Re: [PATCH] Introduce array_shuffle() and array_sample()

From: Tom Lane <tgl(at)sss(dot)pgh(dot)pa(dot)us>
To: Martin Kalcher <martin(dot)kalcher(at)aboutsource(dot)net>
Cc: Fabien COELHO <coelho(at)cri(dot)ensmp(dot)fr>, Andres Freund <andres(at)anarazel(dot)de>, Dean Rasheed <dean(dot)a(dot)rasheed(at)gmail(dot)com>, Robert Haas <robertmhaas(at)gmail(dot)com>, Andrew Dunstan <andrew(at)dunslane(dot)net>, John Naylor <john(dot)naylor(at)enterprisedb(dot)com>, Thomas Munro <thomas(dot)munro(at)gmail(dot)com>, PostgreSQL Hackers <pgsql-hackers(at)lists(dot)postgresql(dot)org>
Subject: Re: [PATCH] Introduce array_shuffle() and array_sample()
Date: 2022-09-29 19:33:26
Message-ID: 344667.1664480006@sss.pgh.pa.us
Views: Raw Message | Whole Thread | Download mbox | Resend email
Thread:
Lists: pgsql-general pgsql-hackers

Martin Kalcher <martin(dot)kalcher(at)aboutsource(dot)net> writes:
> New patch: array_shuffle() and array_sample() use pg_global_prng_state now.
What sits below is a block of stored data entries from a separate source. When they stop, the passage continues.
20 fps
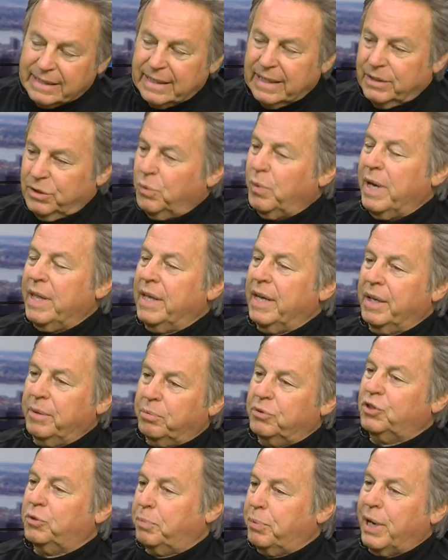in the way they
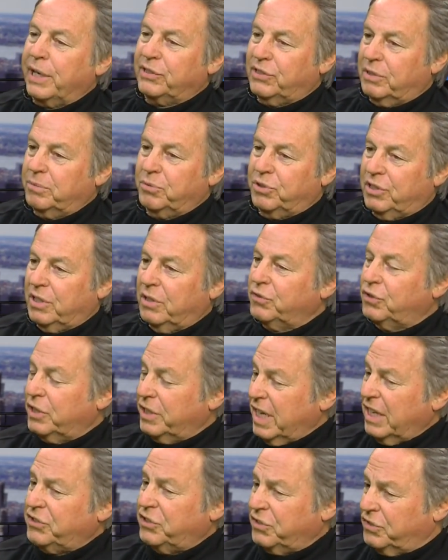express themselves. So
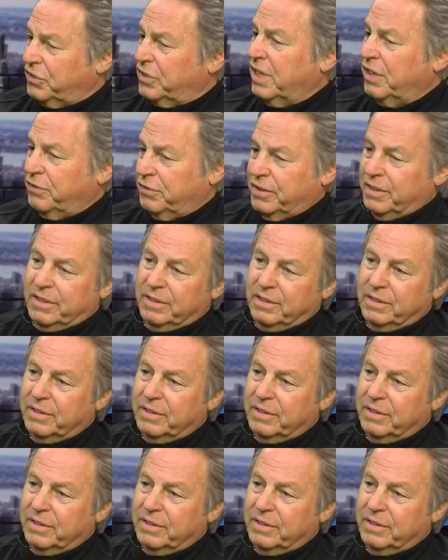yes, it's different.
I took a closer look at the patch today. I find this behavior a bit
surprising:

+SELECT array_dims(array_sample('[-1:2][2:3]={{1,2},{3,NULL},{5,6},{7,8}}'::int[], 3));
+ array_dims
+-------------
+ [-1:1][2:3]
+(1 row)

I can buy preserving the lower bound in array_shuffle(), but
array_sample() is not preserving the first-dimension indexes of
the array, so ISTM it ought to reset the first lower bound to 1.

Some other comments:

+ Returns <parameter>n</parameter> randomly chosen elements from <parameter>array</parameter> in selection order.
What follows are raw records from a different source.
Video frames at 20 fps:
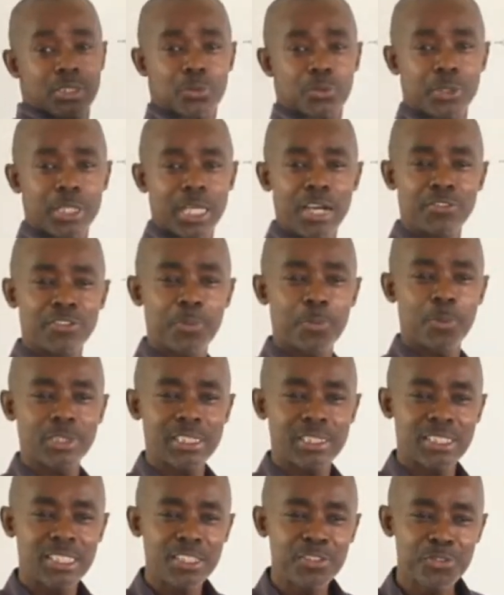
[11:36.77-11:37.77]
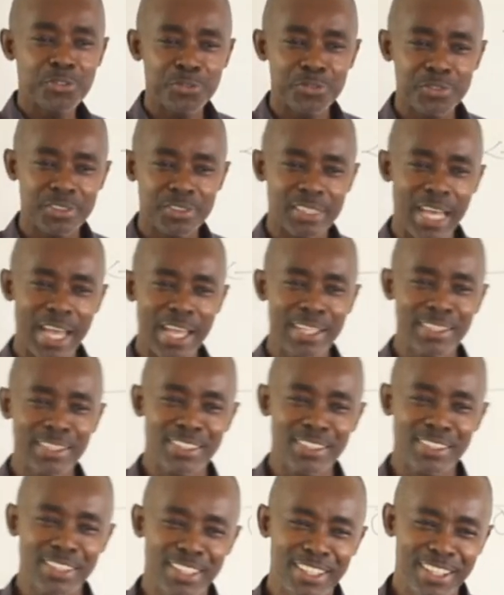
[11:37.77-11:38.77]
we have the positive side,
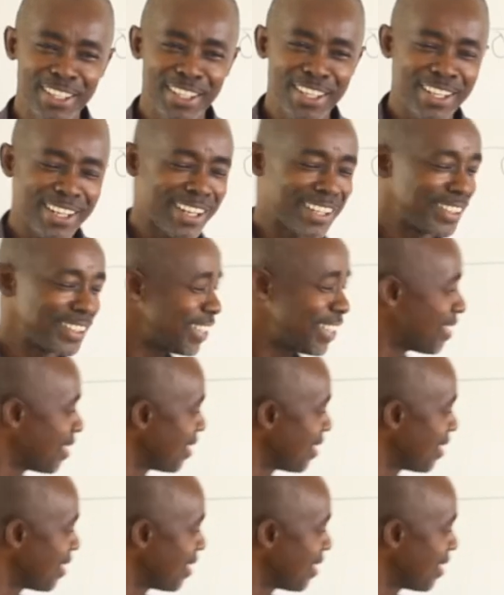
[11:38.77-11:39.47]
and then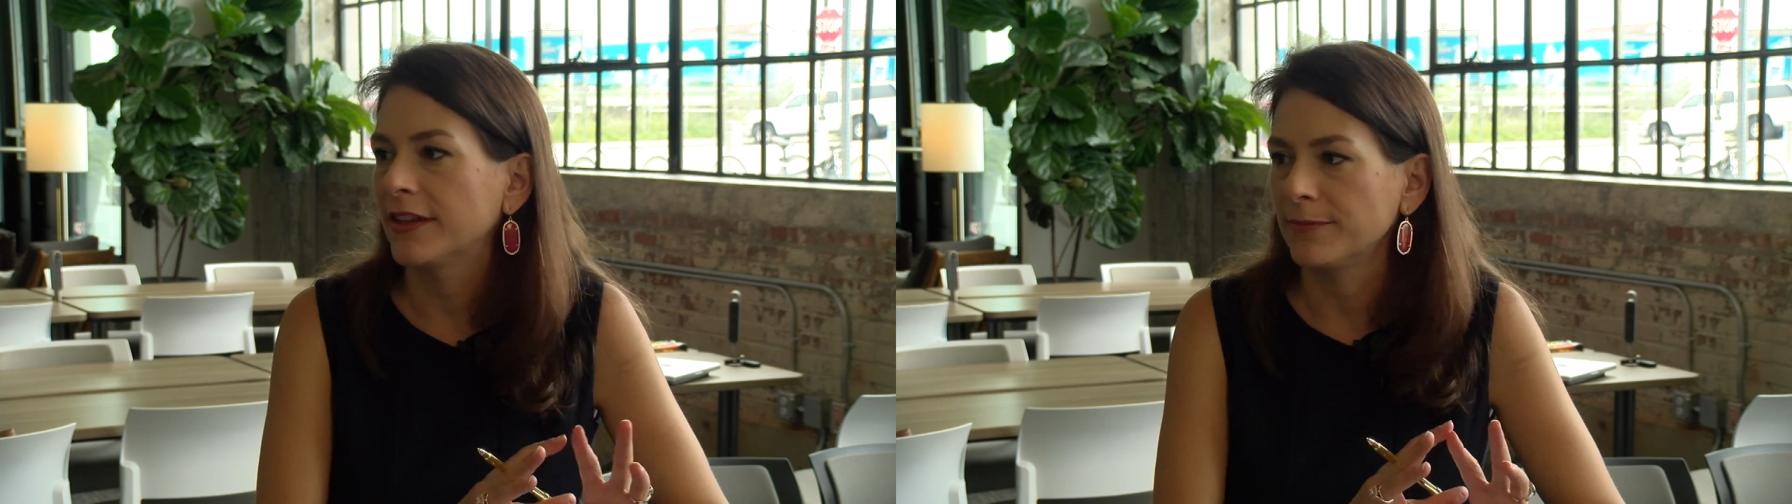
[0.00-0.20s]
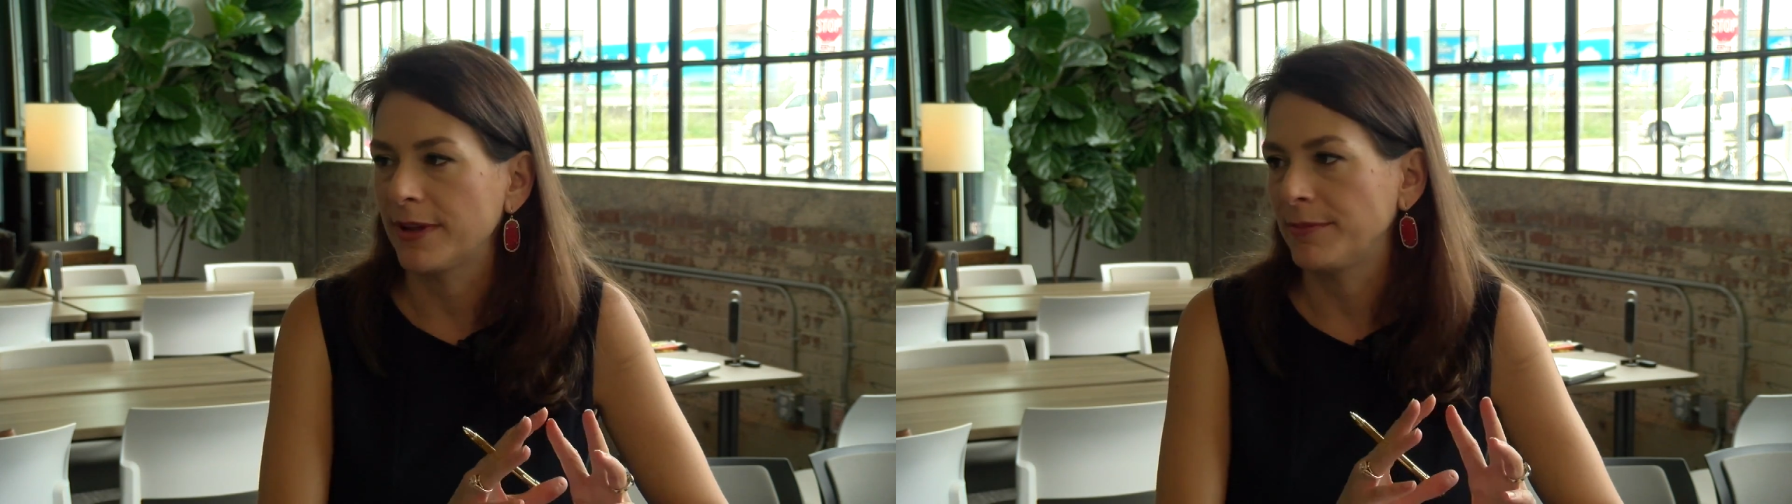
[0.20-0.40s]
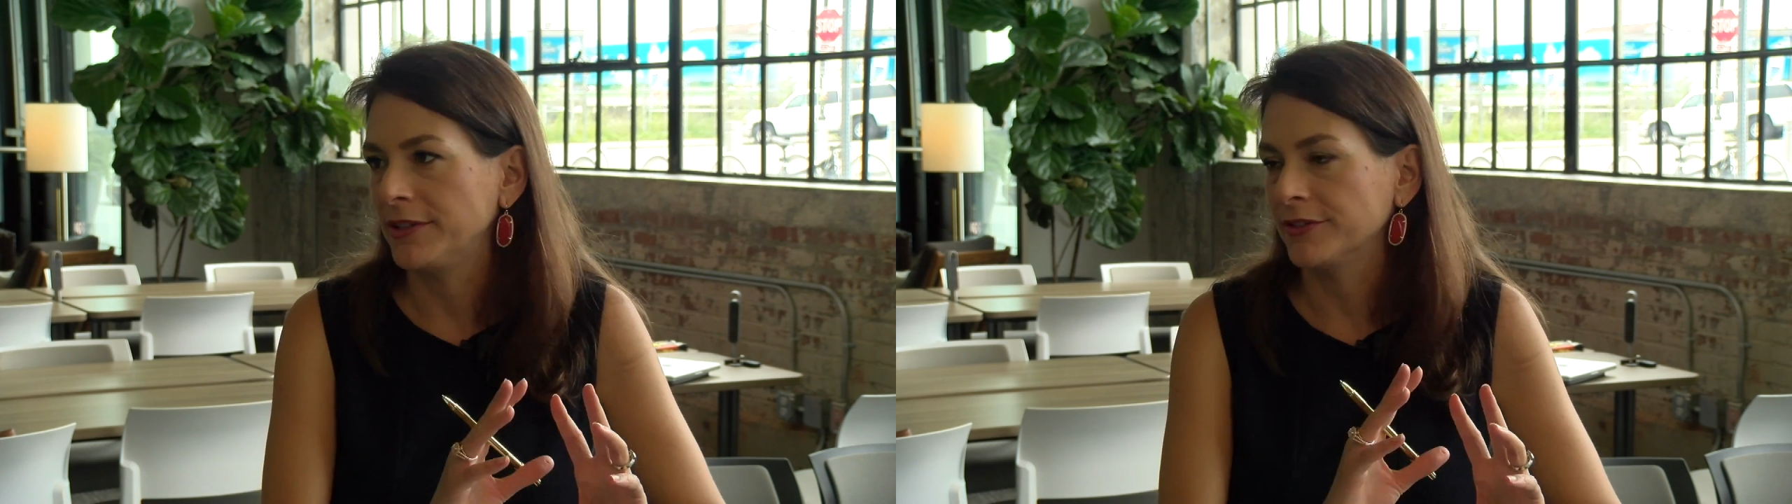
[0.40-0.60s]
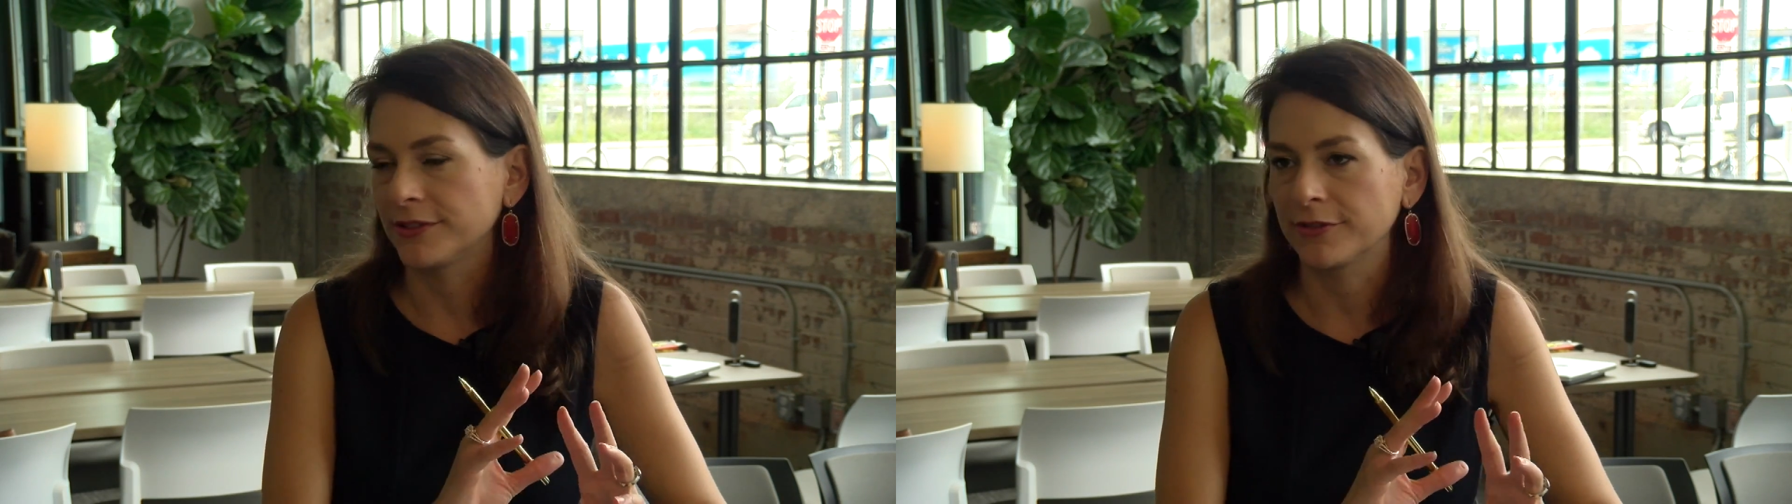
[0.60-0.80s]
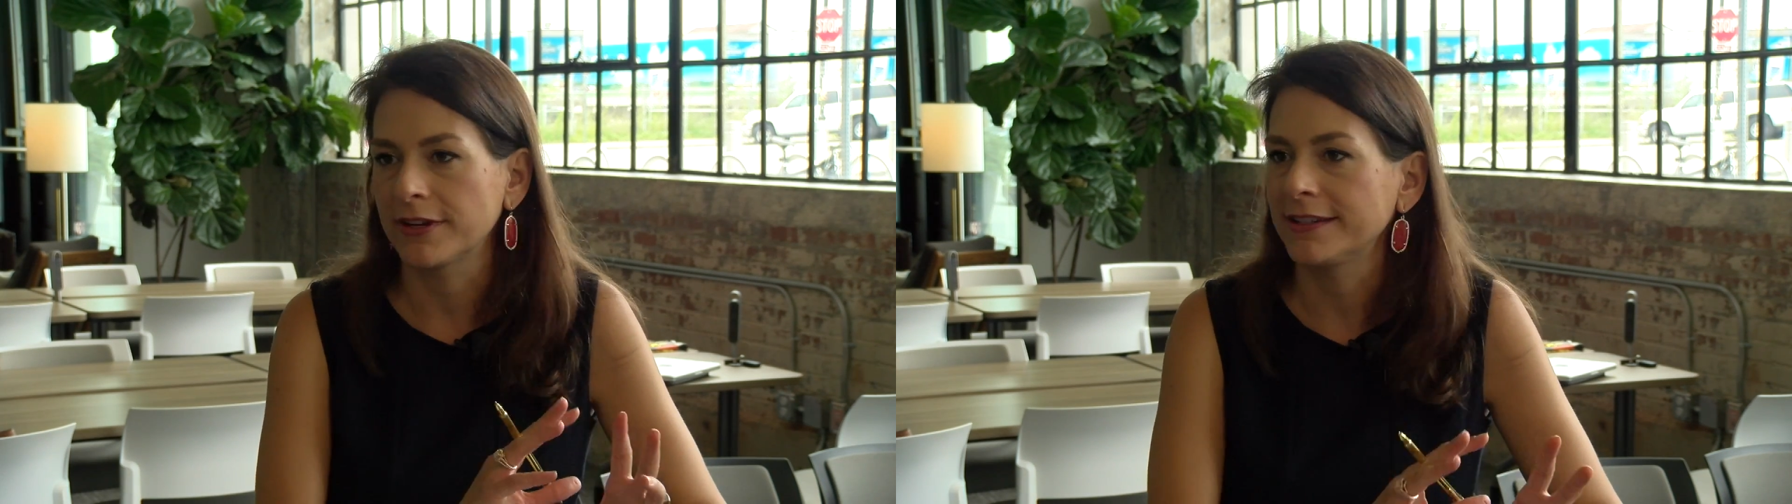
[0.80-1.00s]
that maybe
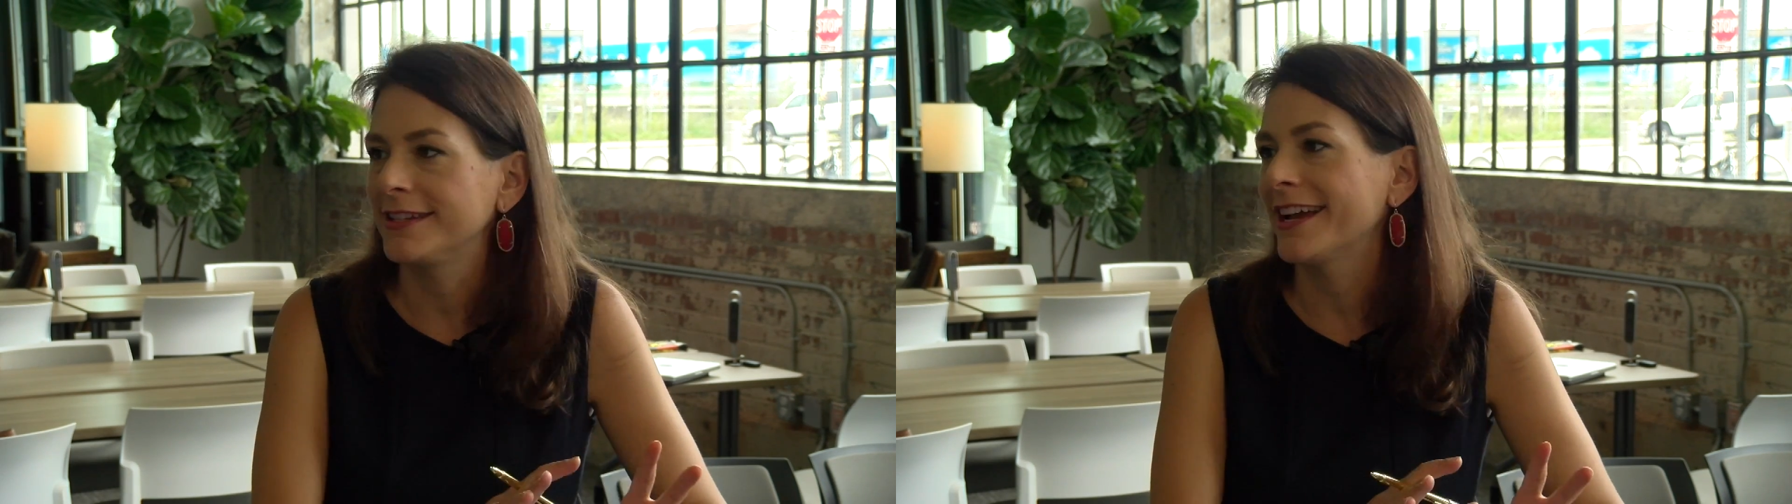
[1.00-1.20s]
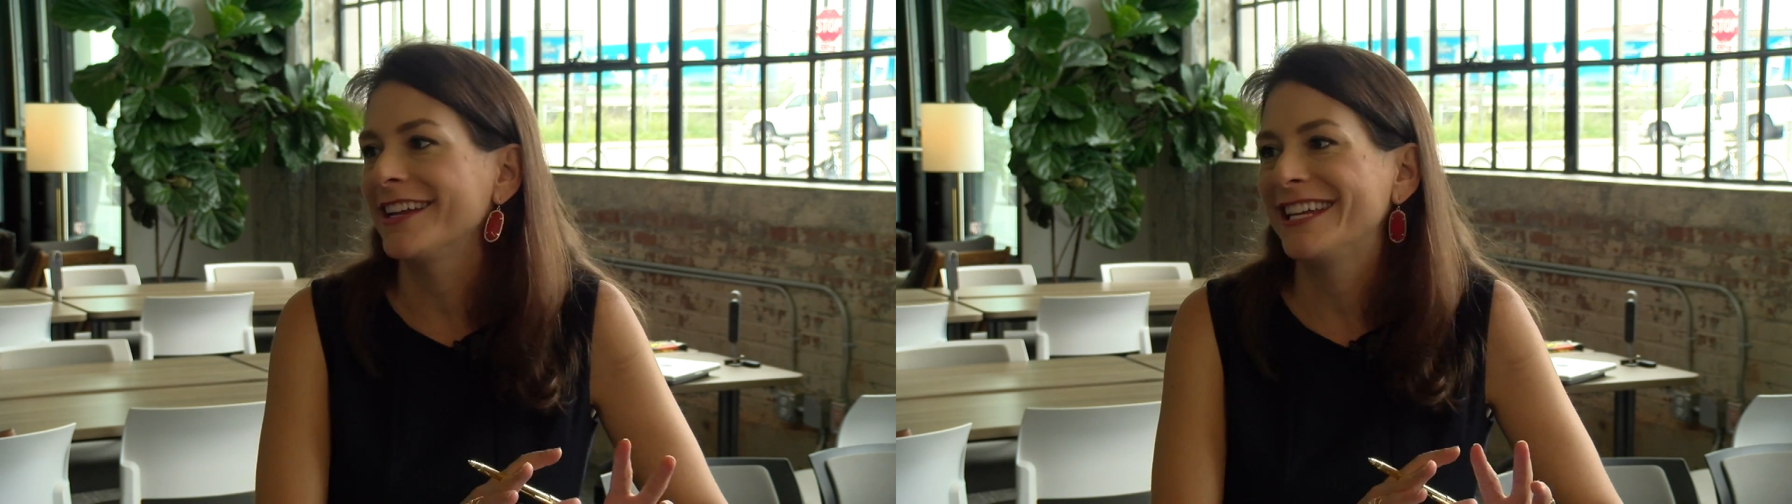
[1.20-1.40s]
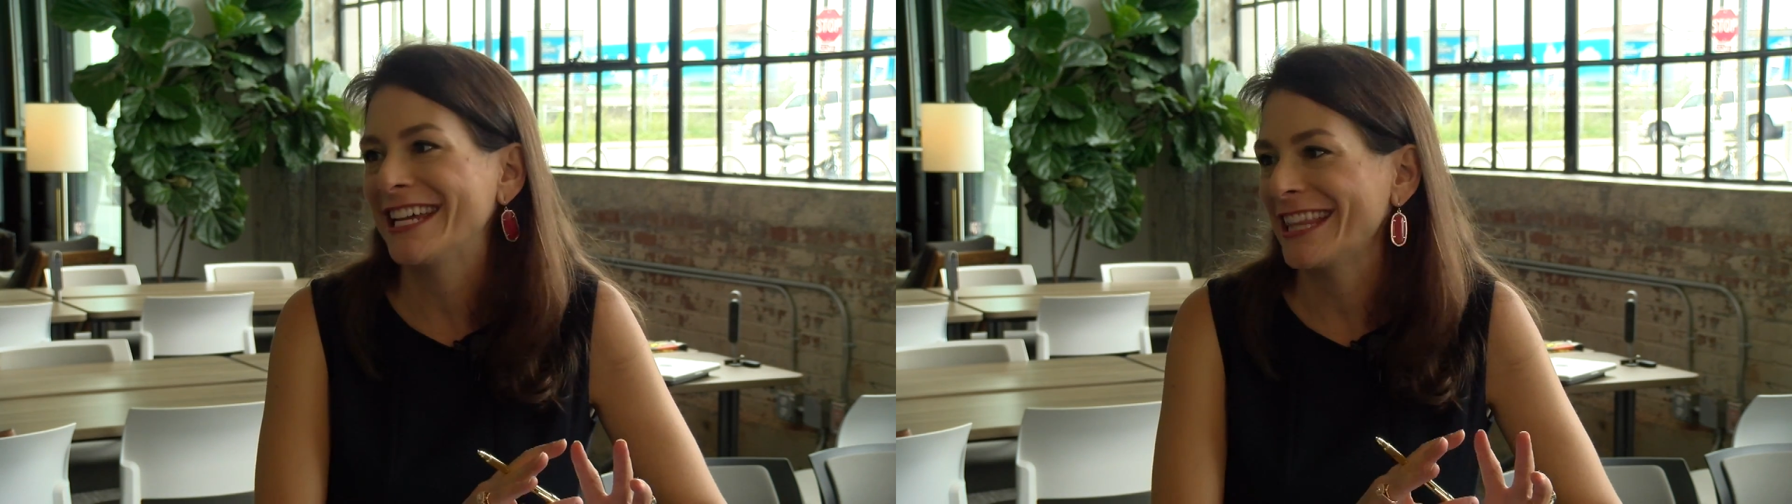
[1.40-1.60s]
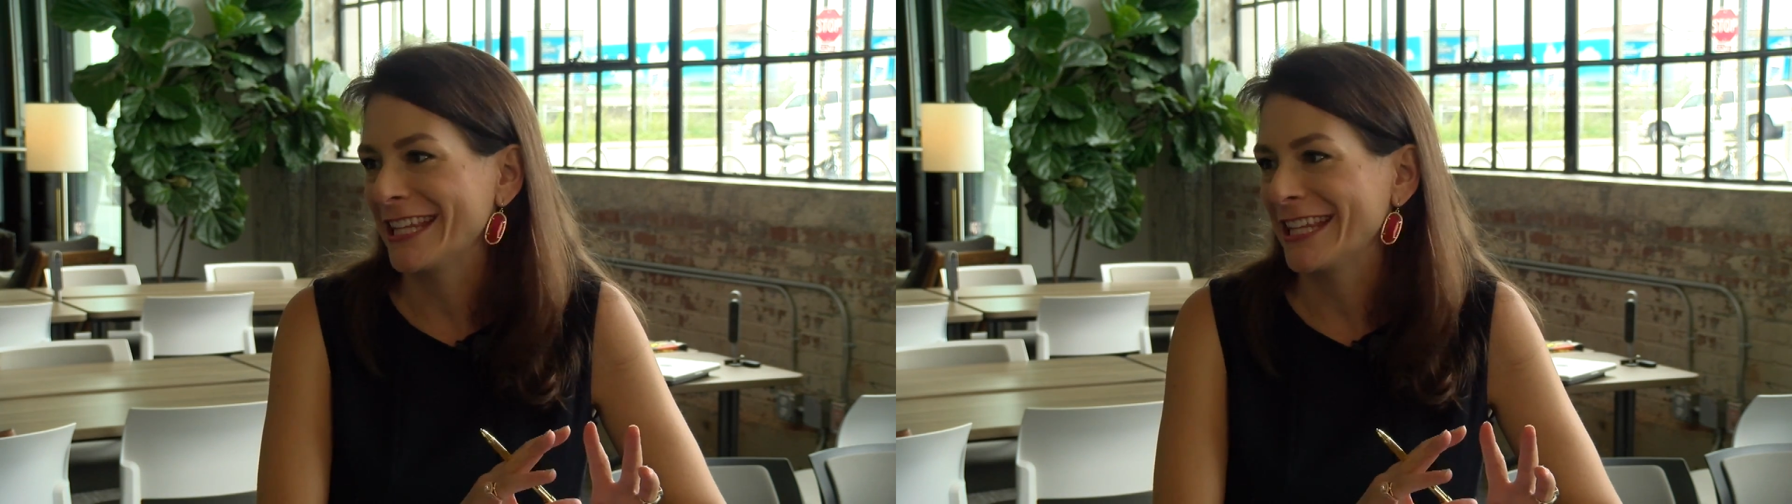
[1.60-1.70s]
just a crazy idea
What's "selection order"? And this probably shouldn't just rely
on the example to describe what happens with multi-D arrays.
Writing "elements" seems somewhere between confusing and wrong.

* Personally I think I'd pass the TypeCacheEntry pointer to array_shuffle_n,
and let it pull out what it needs. Less duplicate code that way.

* I find array_shuffle_n drastically undercommented, and what comments
it has are pretty misleading, eg

+ /* Swap all elements in item (i) with elements in item (j). */

j is *not* the index of the second item to be swapped. You could make
it so, and that might be more readable:

j = (int) pg_prng_uint64_range(&pg_global_prng_state, i, nitem - 1);
jelms = elms + j * nelm;
jnuls = nuls + j * nelm;

But if you want the code to stay as it is, this comment needs work.

* I think good style for SQL-callable C functions is to make the arguments
clear at the top:

+array_sample(PG_FUNCTION_ARGS)
+{
+ ArrayType *array = PG_GETARG_ARRAYTYPE_P(0);
+ int n = PG_GETARG_INT32(1);
+ ArrayType *result;
+ ... other declarations as needed ...

We can't quite make normal C declaration style work, but that's a poor
excuse for not making the argument list visible as directly as possible.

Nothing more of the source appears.